Segment Open

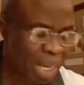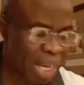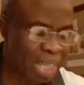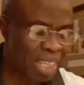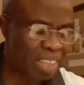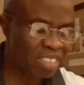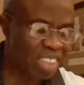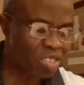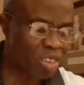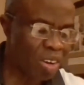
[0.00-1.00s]
And he
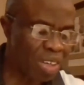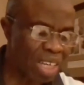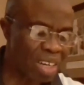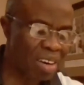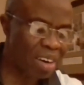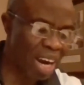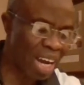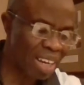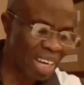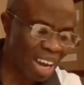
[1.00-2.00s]
sits on the
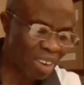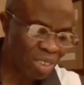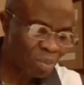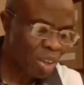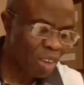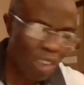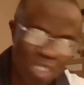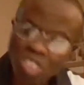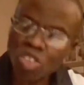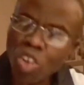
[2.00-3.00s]
cloud. Of
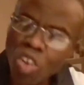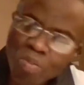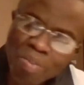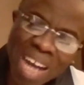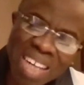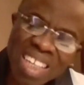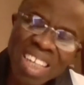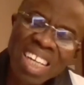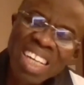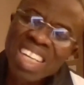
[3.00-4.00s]
course, the Son of Man
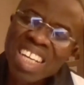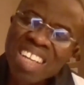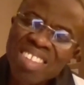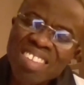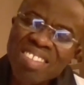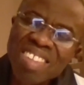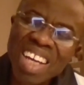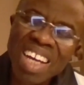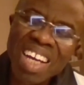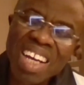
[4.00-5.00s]
is his
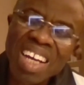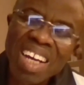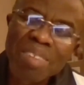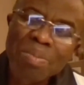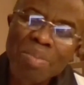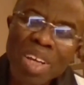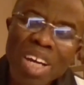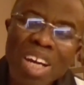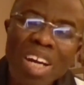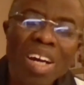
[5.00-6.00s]
uh,
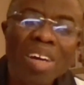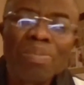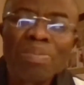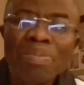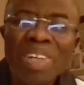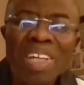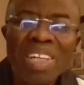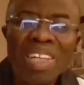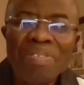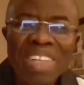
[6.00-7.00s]
uh,
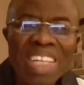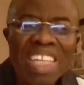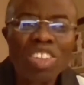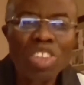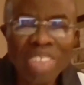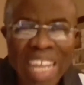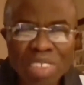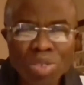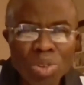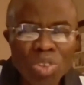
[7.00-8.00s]
Davidic
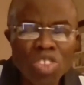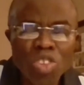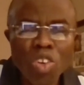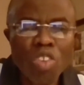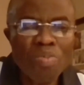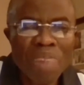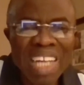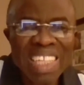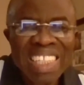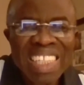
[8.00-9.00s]
title. The Son of
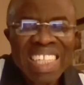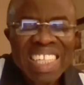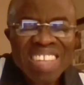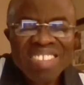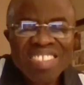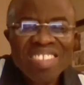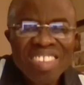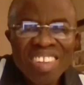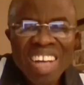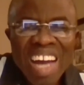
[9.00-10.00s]
Man is his,
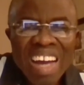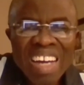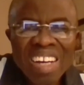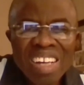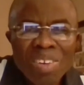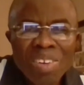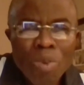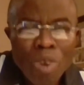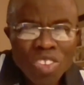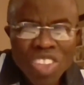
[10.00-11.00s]
uh,
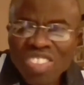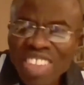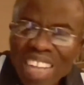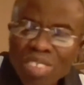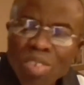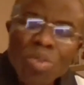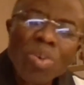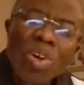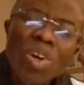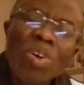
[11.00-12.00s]
was his
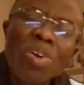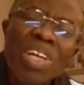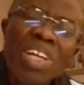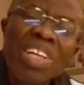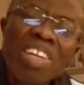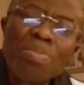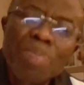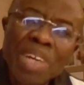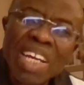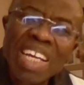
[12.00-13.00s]
title in his
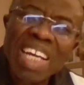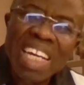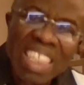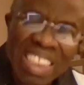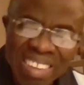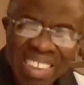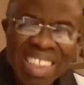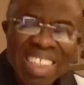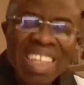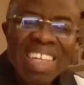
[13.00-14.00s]
pre-incarnate.
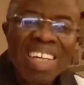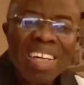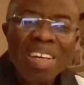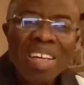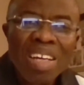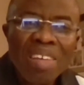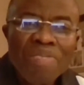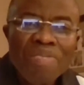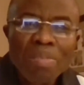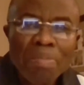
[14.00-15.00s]
In fact,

Segment Closed

_Task to complete_
Give back exactly the lines from the line with "[10.00-11.00s]" through the end of the material above, inclusive, with no pictures.

_Solved problem_
[10.00-11.00s]
uh,
[11.00-12.00s]
was his
[12.00-13.00s]
title in his
[13.00-14.00s]
pre-incarnate.
[14.00-15.00s]
In fact,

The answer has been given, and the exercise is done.